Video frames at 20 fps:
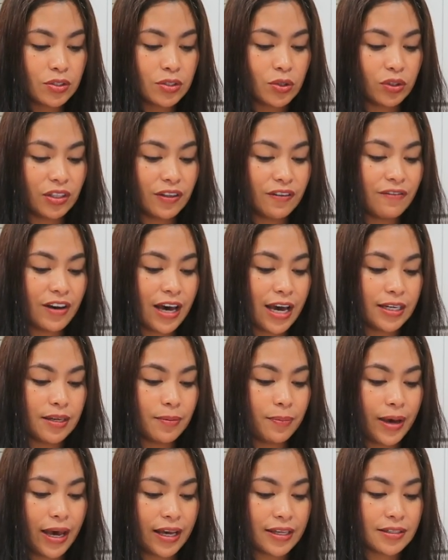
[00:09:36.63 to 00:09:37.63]
So divide
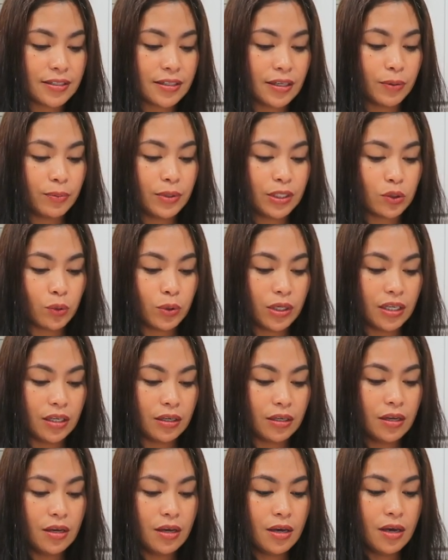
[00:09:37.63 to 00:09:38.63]
the pasta
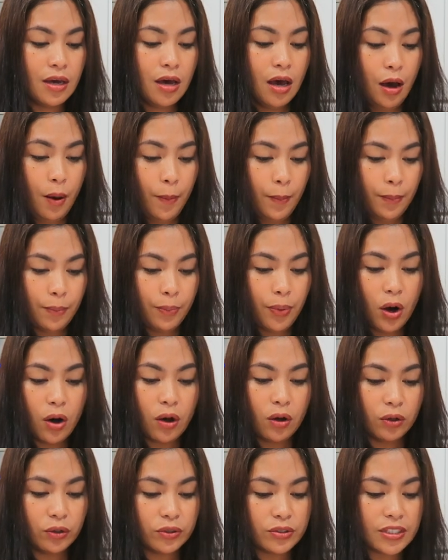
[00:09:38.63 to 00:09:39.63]
between
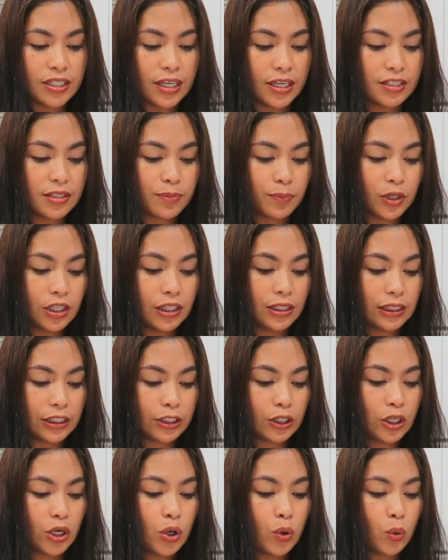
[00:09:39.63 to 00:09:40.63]
bowls and
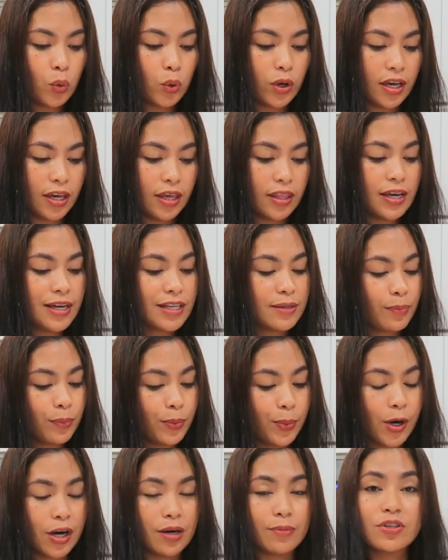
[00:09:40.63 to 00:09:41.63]
sprinkler with
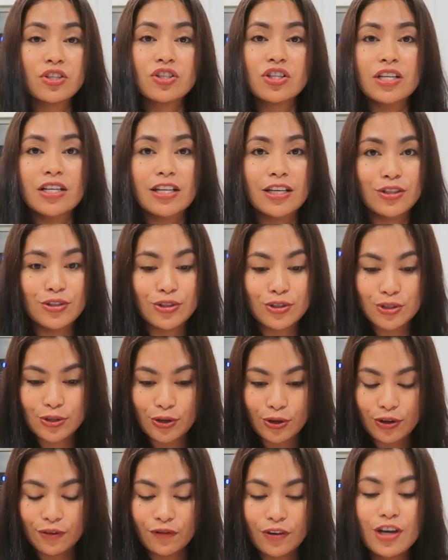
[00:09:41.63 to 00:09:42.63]
parmesan and
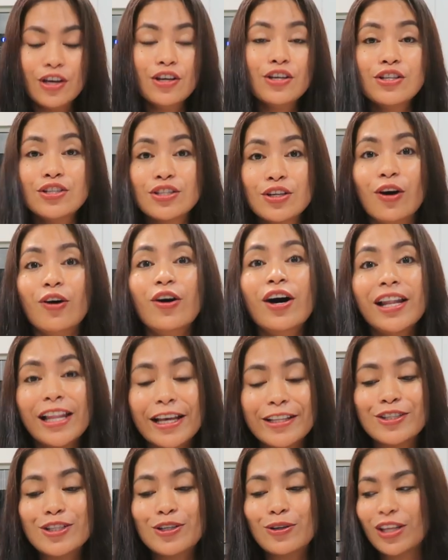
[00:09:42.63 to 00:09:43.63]
serve. So
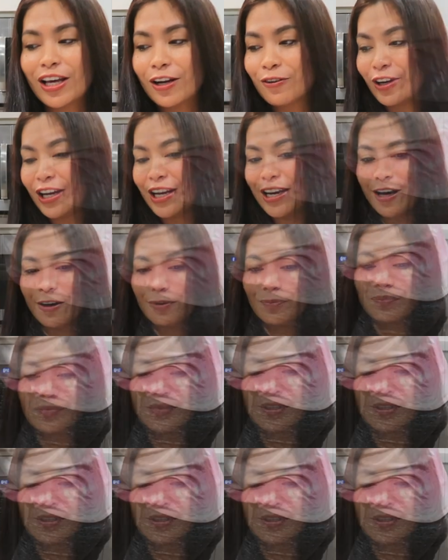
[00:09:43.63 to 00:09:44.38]
let's do that right now.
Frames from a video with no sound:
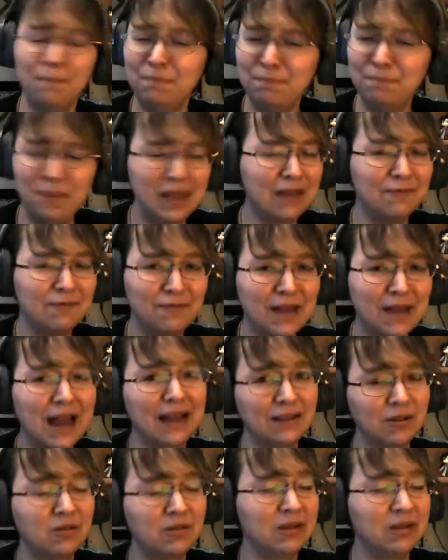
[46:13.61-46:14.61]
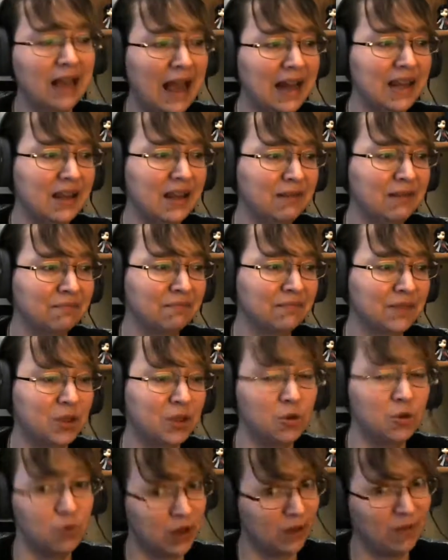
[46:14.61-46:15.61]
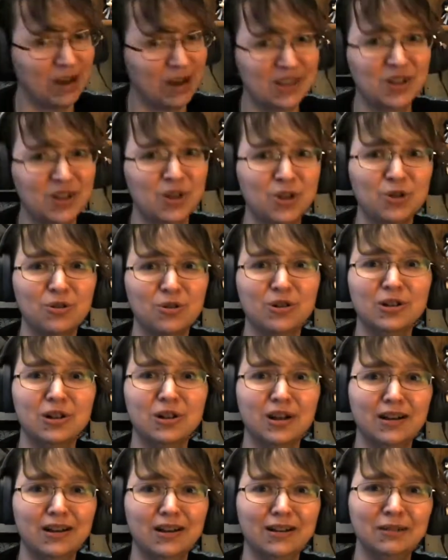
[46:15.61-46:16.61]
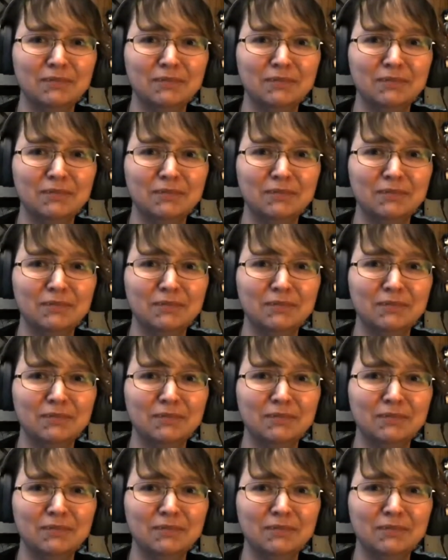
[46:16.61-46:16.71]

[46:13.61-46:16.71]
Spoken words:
big fat little laddie. You can rest assured, Guh."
_____
WORK ITEM:
Exclude all images and return the listing word for word.

RESPONSE AREA:
Video frames at 20 fps:
[00:09:36.63 to 00:09:37.63]
So divide
[00:09:37.63 to 00:09:38.63]
the pasta
[00:09:38.63 to 00:09:39.63]
between
[00:09:39.63 to 00:09:40.63]
bowls and
[00:09:40.63 to 00:09:41.63]
sprinkler with
[00:09:41.63 to 00:09:42.63]
parmesan and
[00:09:42.63 to 00:09:43.63]
serve. So
[00:09:43.63 to 00:09:44.38]
let's do that right now.
Frames from a video with no sound:
[46:13.61-46:14.61]
[46:14.61-46:15.61]
[46:15.61-46:16.61]
[46:16.61-46:16.71]

[46:13.61-46:16.71]
Spoken words:
big fat little laddie. You can rest assured, Guh."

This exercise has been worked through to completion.